Il prezzo odierno del greggio (WTI) si è mantenuto ai livelli di chiusura della scorsa seduta, appena sotto i 67 dollari al barile, a 66,74$.
Un petrolio che rientra dopo aver toccato i massimi degli ultimi anni.
ARABIA SAUDITA MA NON SOLO…
La rapida discesa del prezzo del barile è, in primo luogo, dovuta alle dichiarazioni del ministro del petrolio dell’Arabia Saudita e del collega russo circa una rivisitazione dell’accordo sulla produzione OPEC.
Infatti, a detta di Khalid Al-Falih, sarebbero in corso delle trattative importanti con la Russia orientate ad aumentare le estrazioni.
Una mossa giustificata dalla necessità di venire incontro all’aumento di domanda globale, specie dei paesi emergenti. Fattore che incontra l’incognita prezzo, poiché come è stato ampiamente ribadito, le economie dei paesi in via di sviluppo potrebbero risentire del rafforzamento del dollaro. Un dollaro forte comporta la svalutazione delle valute di riferimento e il rischio di frenare i consumi.

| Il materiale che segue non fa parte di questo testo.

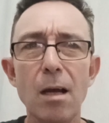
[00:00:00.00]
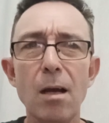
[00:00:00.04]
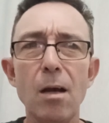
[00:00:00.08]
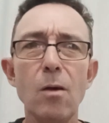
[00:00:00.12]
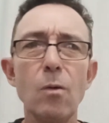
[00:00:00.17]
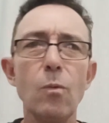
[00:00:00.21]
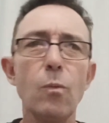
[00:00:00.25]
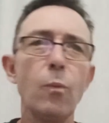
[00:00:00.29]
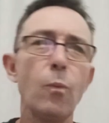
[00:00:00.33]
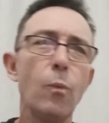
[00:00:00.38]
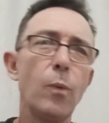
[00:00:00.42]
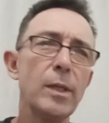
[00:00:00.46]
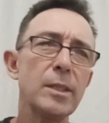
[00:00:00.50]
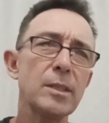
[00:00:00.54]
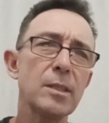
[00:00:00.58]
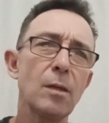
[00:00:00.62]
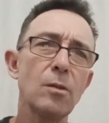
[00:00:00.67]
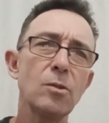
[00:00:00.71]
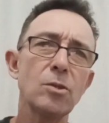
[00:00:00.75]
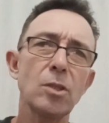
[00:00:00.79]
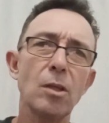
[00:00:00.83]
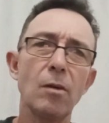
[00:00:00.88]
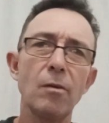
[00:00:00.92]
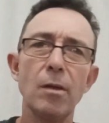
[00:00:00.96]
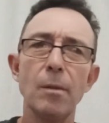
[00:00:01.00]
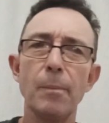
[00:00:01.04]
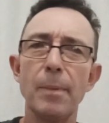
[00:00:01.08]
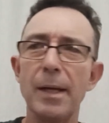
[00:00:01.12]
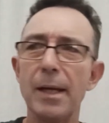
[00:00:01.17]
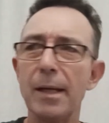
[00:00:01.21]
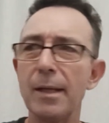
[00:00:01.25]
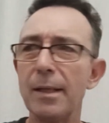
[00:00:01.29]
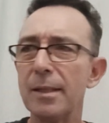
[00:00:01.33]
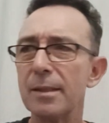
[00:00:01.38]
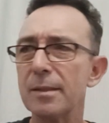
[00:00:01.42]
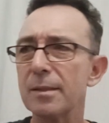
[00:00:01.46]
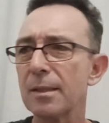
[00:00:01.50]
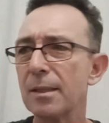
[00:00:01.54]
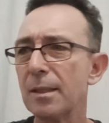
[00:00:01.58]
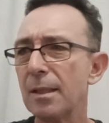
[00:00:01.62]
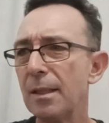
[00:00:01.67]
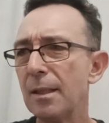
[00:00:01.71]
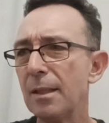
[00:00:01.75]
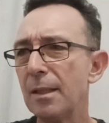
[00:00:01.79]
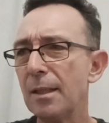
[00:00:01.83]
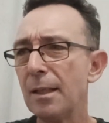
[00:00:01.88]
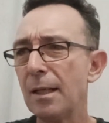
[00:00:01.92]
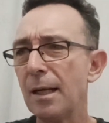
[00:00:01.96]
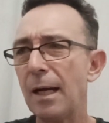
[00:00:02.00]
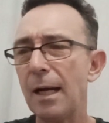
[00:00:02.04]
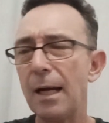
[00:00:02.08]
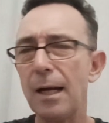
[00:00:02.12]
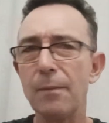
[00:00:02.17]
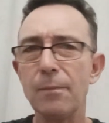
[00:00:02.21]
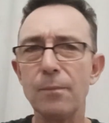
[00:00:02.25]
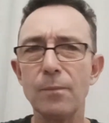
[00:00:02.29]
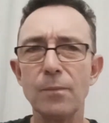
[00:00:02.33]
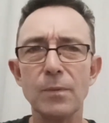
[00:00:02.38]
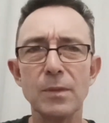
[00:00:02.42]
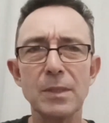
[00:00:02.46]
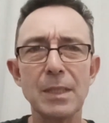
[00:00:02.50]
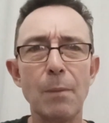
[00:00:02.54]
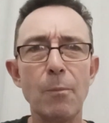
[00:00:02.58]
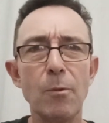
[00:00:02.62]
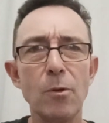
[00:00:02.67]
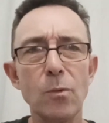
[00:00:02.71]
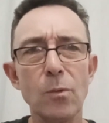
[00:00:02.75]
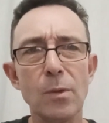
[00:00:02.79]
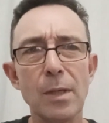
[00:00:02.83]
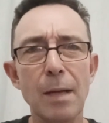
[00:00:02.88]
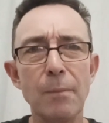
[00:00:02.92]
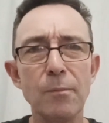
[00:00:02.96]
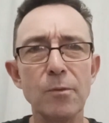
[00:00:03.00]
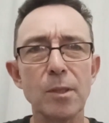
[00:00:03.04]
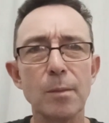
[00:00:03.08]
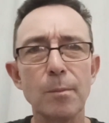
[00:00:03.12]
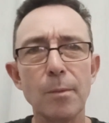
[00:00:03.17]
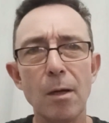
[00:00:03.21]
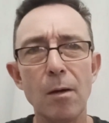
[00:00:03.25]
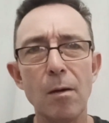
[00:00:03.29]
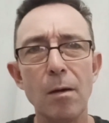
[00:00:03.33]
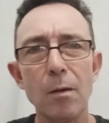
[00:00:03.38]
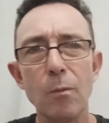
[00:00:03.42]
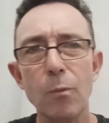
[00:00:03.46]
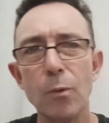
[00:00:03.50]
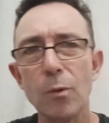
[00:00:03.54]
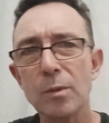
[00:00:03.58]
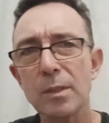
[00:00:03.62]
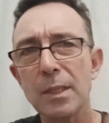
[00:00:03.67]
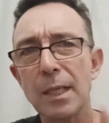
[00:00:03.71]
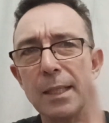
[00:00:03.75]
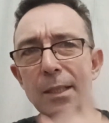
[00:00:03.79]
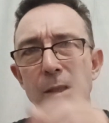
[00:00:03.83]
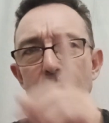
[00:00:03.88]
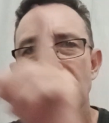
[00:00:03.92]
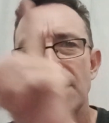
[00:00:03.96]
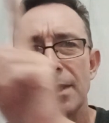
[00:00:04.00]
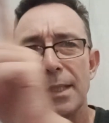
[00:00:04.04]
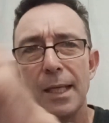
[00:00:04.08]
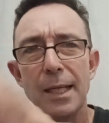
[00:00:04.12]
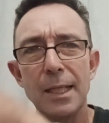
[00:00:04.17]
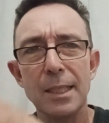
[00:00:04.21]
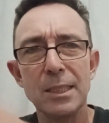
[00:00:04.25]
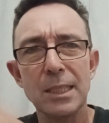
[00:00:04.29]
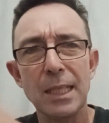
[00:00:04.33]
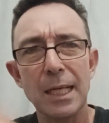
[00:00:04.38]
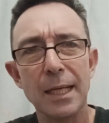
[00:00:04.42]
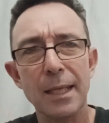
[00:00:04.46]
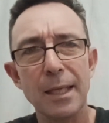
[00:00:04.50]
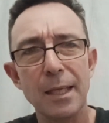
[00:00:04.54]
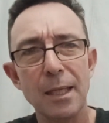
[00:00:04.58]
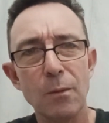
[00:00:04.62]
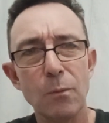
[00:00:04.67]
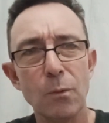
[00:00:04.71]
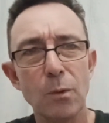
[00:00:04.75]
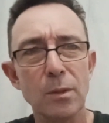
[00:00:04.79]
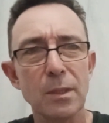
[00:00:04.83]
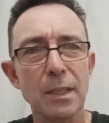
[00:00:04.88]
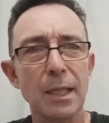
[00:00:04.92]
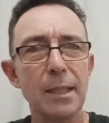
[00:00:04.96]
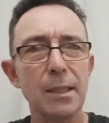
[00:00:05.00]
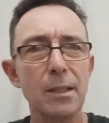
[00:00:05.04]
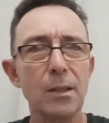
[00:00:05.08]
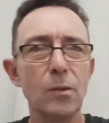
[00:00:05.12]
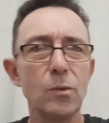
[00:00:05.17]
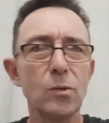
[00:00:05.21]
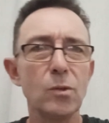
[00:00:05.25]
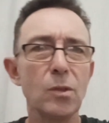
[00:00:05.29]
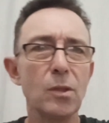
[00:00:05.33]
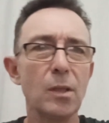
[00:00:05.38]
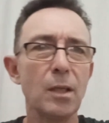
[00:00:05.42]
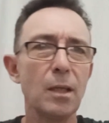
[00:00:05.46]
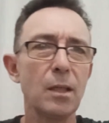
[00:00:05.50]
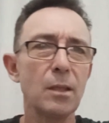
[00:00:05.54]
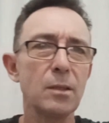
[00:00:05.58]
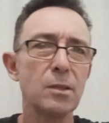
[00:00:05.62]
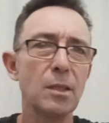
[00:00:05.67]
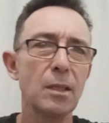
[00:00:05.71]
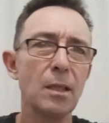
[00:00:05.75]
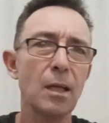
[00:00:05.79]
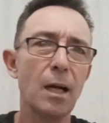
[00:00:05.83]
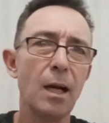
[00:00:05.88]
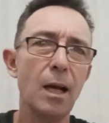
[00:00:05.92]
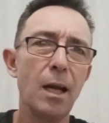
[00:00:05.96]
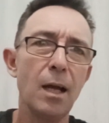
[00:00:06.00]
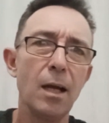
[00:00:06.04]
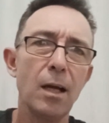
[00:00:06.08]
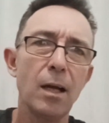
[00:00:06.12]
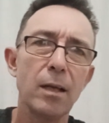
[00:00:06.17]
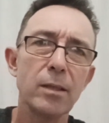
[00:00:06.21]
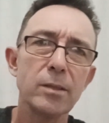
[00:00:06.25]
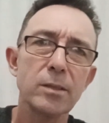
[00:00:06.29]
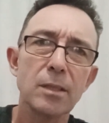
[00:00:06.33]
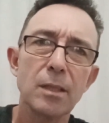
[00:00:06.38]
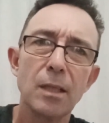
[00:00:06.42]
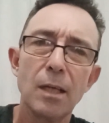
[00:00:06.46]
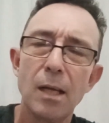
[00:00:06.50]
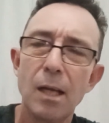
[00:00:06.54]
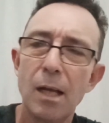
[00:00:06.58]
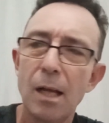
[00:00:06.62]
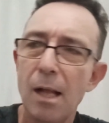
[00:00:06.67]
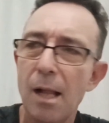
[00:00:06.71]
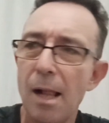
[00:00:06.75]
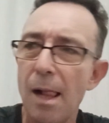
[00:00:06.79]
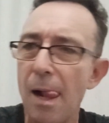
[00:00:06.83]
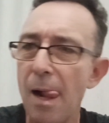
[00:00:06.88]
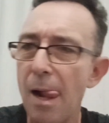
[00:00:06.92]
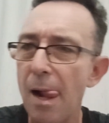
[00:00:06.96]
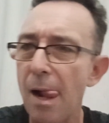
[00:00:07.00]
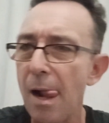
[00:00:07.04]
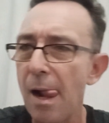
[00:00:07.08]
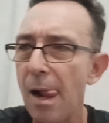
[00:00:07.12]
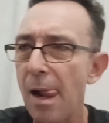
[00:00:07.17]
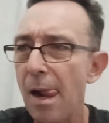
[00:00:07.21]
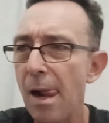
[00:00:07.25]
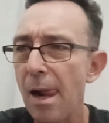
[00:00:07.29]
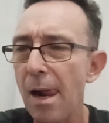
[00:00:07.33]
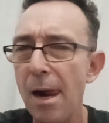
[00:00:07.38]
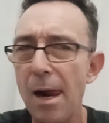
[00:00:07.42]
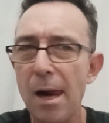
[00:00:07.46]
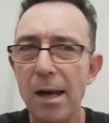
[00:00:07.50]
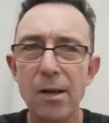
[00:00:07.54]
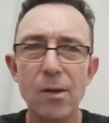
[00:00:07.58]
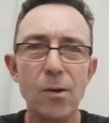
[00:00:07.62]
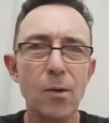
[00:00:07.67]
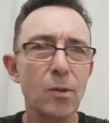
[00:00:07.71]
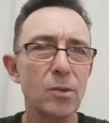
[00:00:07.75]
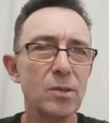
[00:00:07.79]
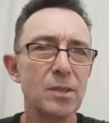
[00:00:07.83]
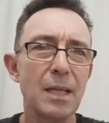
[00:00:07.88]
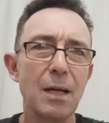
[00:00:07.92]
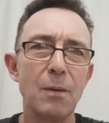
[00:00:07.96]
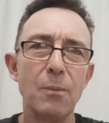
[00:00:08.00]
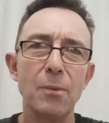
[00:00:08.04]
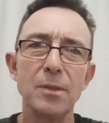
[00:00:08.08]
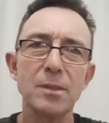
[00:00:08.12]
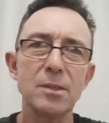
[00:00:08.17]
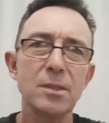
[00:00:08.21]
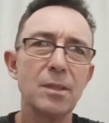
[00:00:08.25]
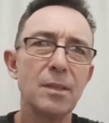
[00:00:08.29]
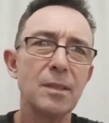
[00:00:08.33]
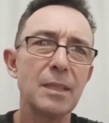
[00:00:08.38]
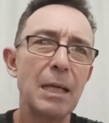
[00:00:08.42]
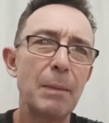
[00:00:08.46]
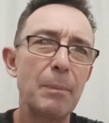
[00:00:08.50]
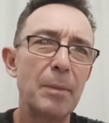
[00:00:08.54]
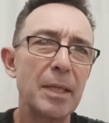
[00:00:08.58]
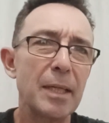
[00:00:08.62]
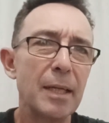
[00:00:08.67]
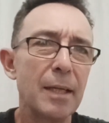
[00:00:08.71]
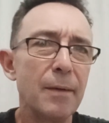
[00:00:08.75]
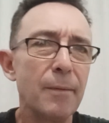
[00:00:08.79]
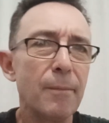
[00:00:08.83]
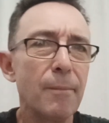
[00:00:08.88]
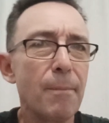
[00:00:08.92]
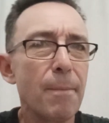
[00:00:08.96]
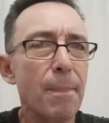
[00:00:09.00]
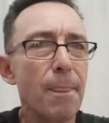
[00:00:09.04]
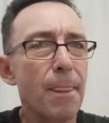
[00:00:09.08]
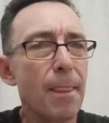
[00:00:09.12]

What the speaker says: you, oh, we're so sorry about this. Someone will come tomorrow, we'll take you to get a jacket, we'll take you to the class. Of course, no one turned up again.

Un rischio che porrebbe un freno alla domanda e che porterebbe gli speculatori a non vedere più in ottica long le loro posizioni. Speculazione che ha influito non poco sulla discesa del prezzo visto che anche grossi hedge funds hanno chiuso le loro (sostanziose) posizioni in buy.
L’OFFERTA
Su una possibile contrazione dell’offerta, avanzano timori relativamente al palesarsi degli effetti delle sanzioni verso l’Iran e la crisi Venezuelana.
Questi dati, anche con una riduzione che può superare il milione e mezzo di barili, non dovrebbero destare preoccupazioni. Dato che sia l’Arabia Saudita che la Russia compenserebbero la perdita aumentando l’output.
E L’OPEC
Questo ci riporta all’appuntamento del 22 giugno, a Vienna, dove si svolgerà il tanto agognato meeting dell’Opec allargata.
L’organizzazione dei produttori dovrà rivedere i suoi piani, considerando gli straordinari risultati che hanno portato a livellare il livello delle scorte e delle eccedenze.
Piano che ha permesso l’aumento del prezzo e la ripresa di vigore da parte del settore, compresa l’impressionante ripresa delle estrazioni SHALE OIL negli Stati Uniti (+25% dal 2016).
Il nuovo piano dell’Arabia Saudita e della Russia potrebbe prevedere l’aumento di produzione fino ad 1 milione di barili, per le ragioni di cui sopra.
L’unica certezza è che fino a quel momento saranno i rumors a guidare l’andamento.